Development of Hypertension and Obesity
According to the study “Mechanisms of obesity-induced hypertension,” published in March, 2010, the correlation between Hypertension and Obesity is still yet to be fully explained. However, research suggests that there is a particular importance on the impact that Hypertension and Obesity have on the sympathetic nervous system. The arterial-pressure is responsible for the diuresis and natriuresis mechanisms, which causes high blood pressure in patients who suffer from obesity.
Insulin resistance and inflammation that are prompted as a consequence of excess weight are also factors that contribute to the development of Hypertension and Obesity. Despite the fact that obese patients have a higher probability of developing hypertension than people with a healthy weight, not all of the obese patients are hypertensive, which may be explained by the heterogeneity of the disease.
Obesity-Related Hypertension Prevention
Preventing hypertension related to obesity is closely connected to the underlying disease as well as its treatment. Therefore, in order to prevent comorbidities, the best method is by the alteration of lifestyle habits, such as diet and physical activity. The 1999 study “Lifestyle modifications to prevent and control hypertension” focused on methods to prevent the disease and revealed that it is inseparable from treating obesity.
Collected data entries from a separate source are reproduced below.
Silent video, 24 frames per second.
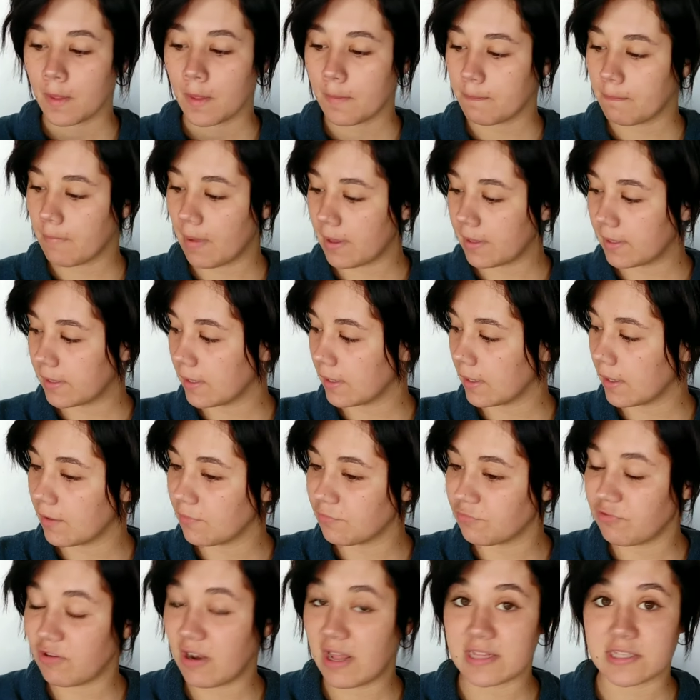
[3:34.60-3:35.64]
making a
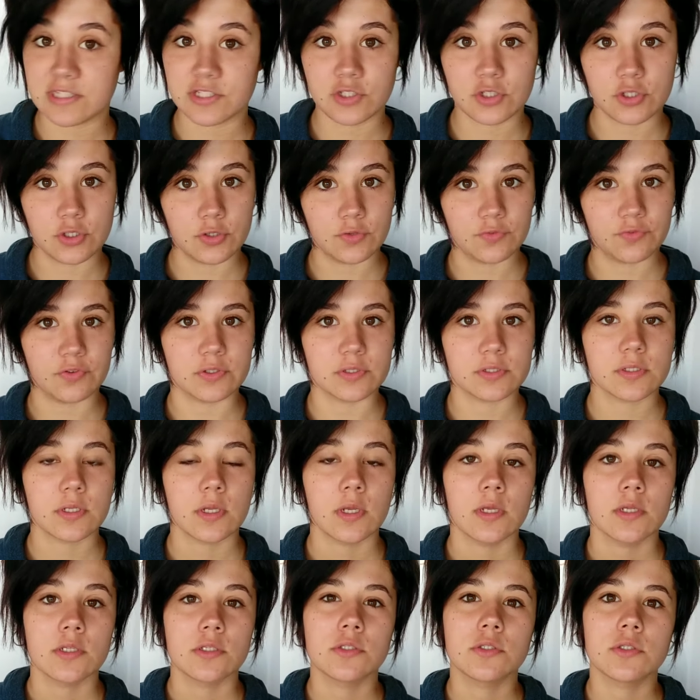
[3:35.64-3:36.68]
flat surface.
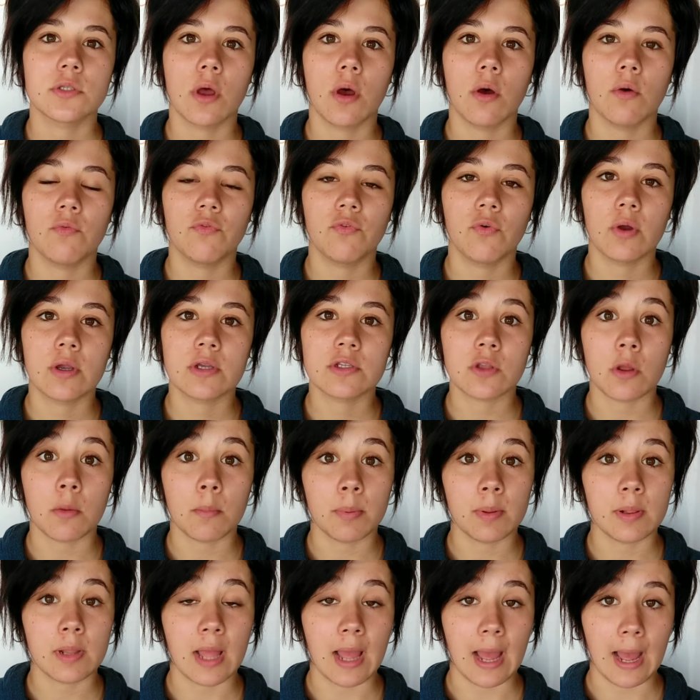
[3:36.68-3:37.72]
So, for
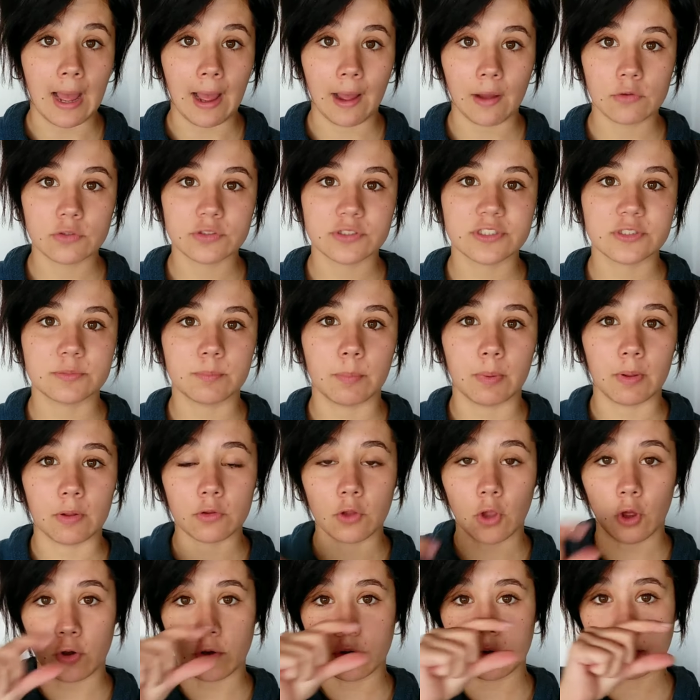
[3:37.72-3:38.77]
example, a house is built
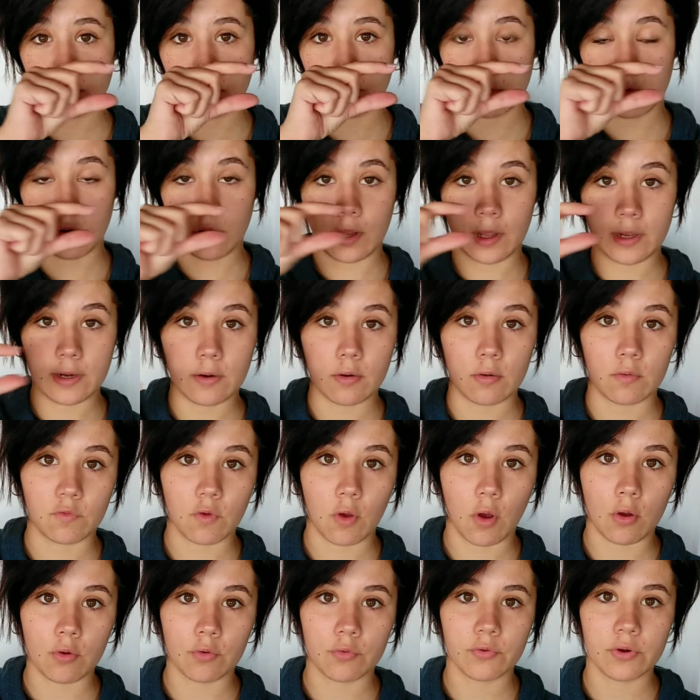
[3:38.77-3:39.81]
on a layer of
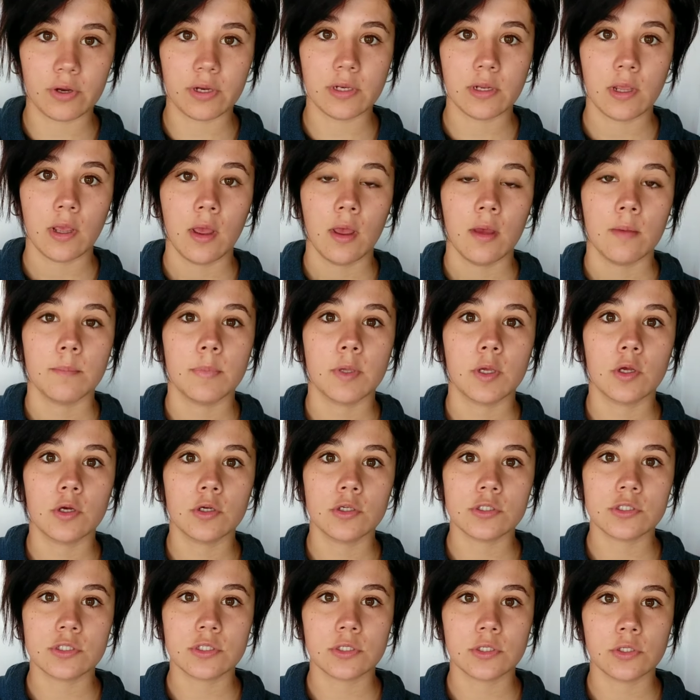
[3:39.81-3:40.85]
concrete
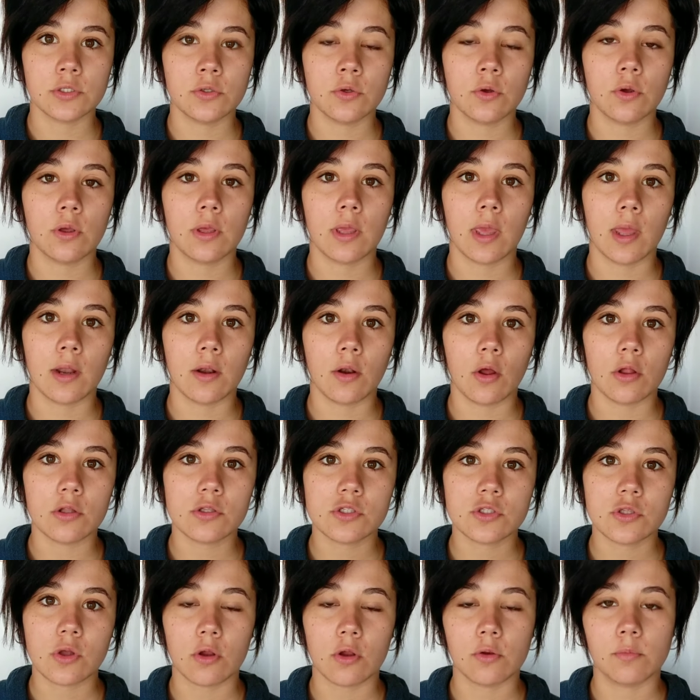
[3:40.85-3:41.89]
because you cannot
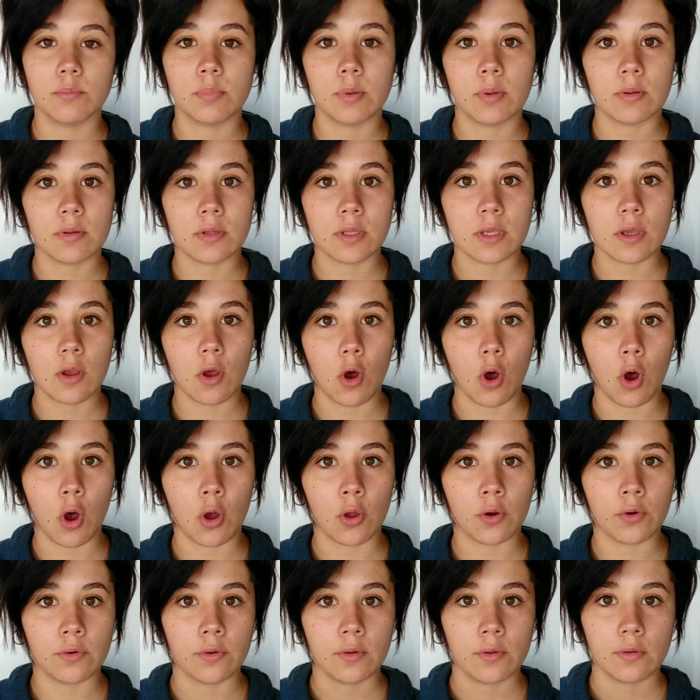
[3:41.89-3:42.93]
start building
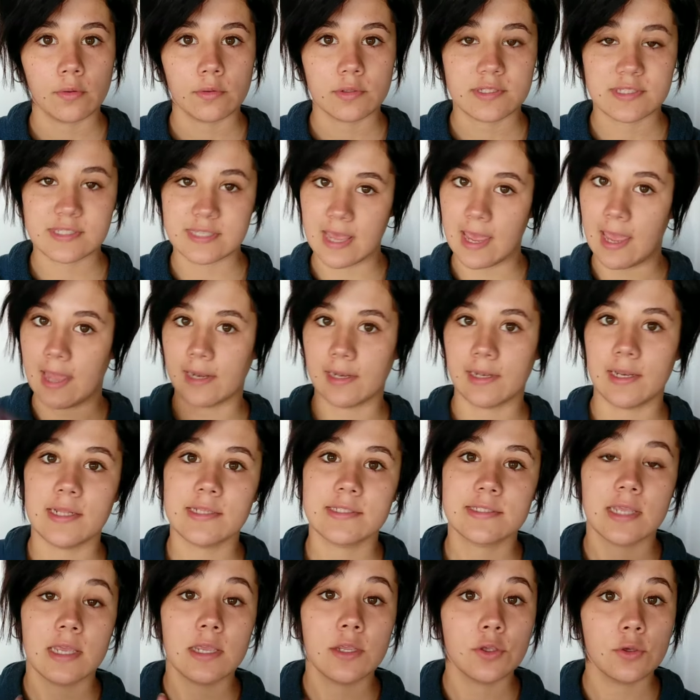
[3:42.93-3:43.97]
on sand. Let's
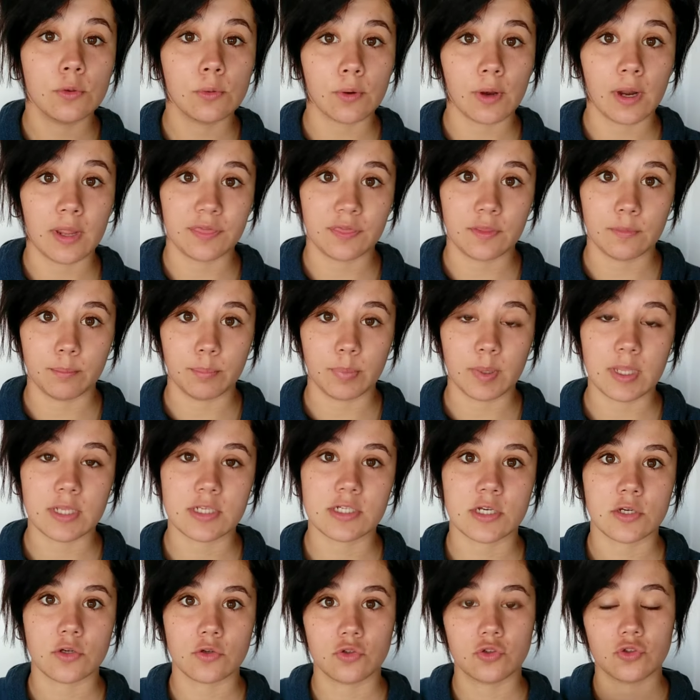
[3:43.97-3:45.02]
say you're at the beach
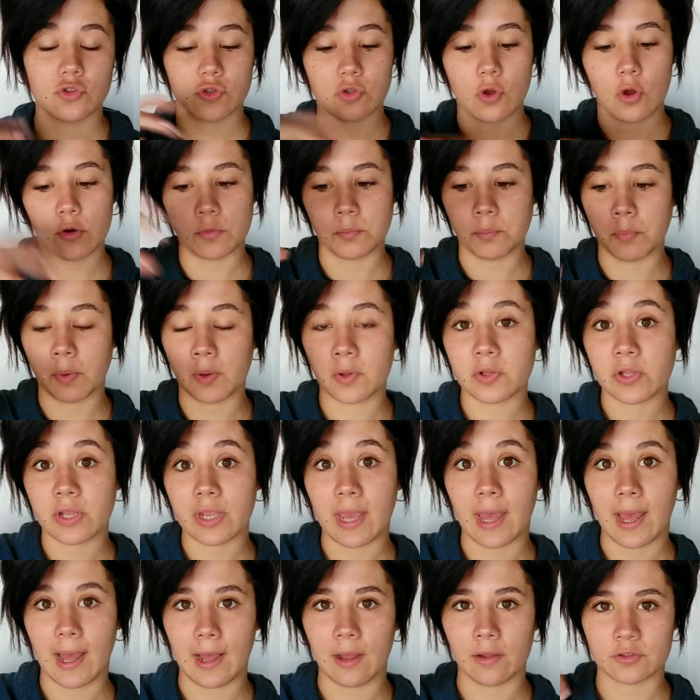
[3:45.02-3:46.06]
and you start building
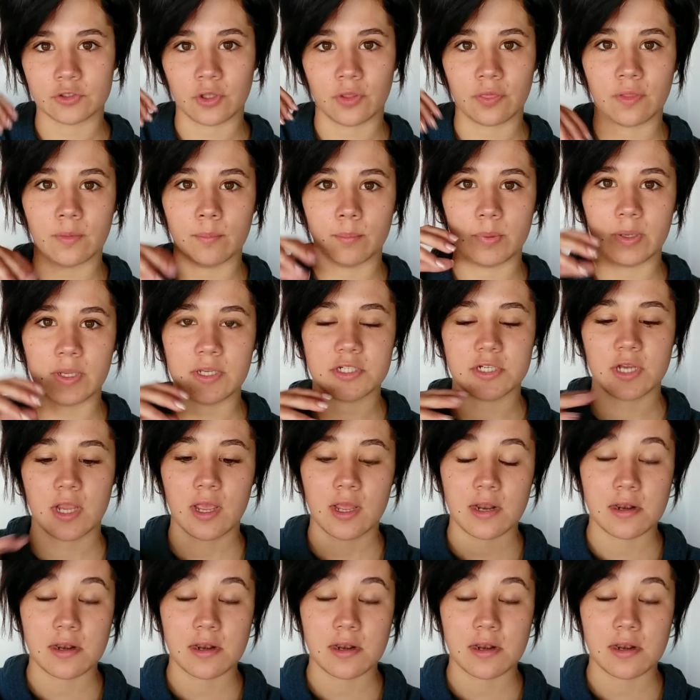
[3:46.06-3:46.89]
a house on the beach.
Losing weight and maintaining a healthy body weight drastically decreases the risk of developing hypertension. The researchers revealed that while the indirect benefits of a healthy body weight are numerous, the negative effects are primarily the frustrations associated with attaining and maintaining a healthy weight, which may not be easy.
Hypertension Treatment by Obese Patients
Similarly to preventing hypertension, the treatment of the condition as comorbidity associated to obesity, is also associated to the treatment of obesity itself. A healthy diet and regular exercise are key to helping patients lose weight and treat hypertension, which can be combined with other methods of medically supervised weight loss, such as pre-packed meals, pharmacotherapy or surgery. The primary goal is to reduce patients’ BMI to less than 30.
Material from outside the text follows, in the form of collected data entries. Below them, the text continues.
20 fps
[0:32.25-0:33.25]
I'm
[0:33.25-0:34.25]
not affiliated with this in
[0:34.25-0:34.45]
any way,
In addition to losing weight, the treatment of obesity-related hypertension is similar to the therapy of other patients. Interruption of the RAS, inhibition of sympathetic nervous activity, and diuresis may also help patients struggling with the disease, are all helpful in treating obesity-related hypertension. The main purpose of the treatment is avoid the risk of further complications, including heart attack, stroke, aneurysm, heart failure and early death.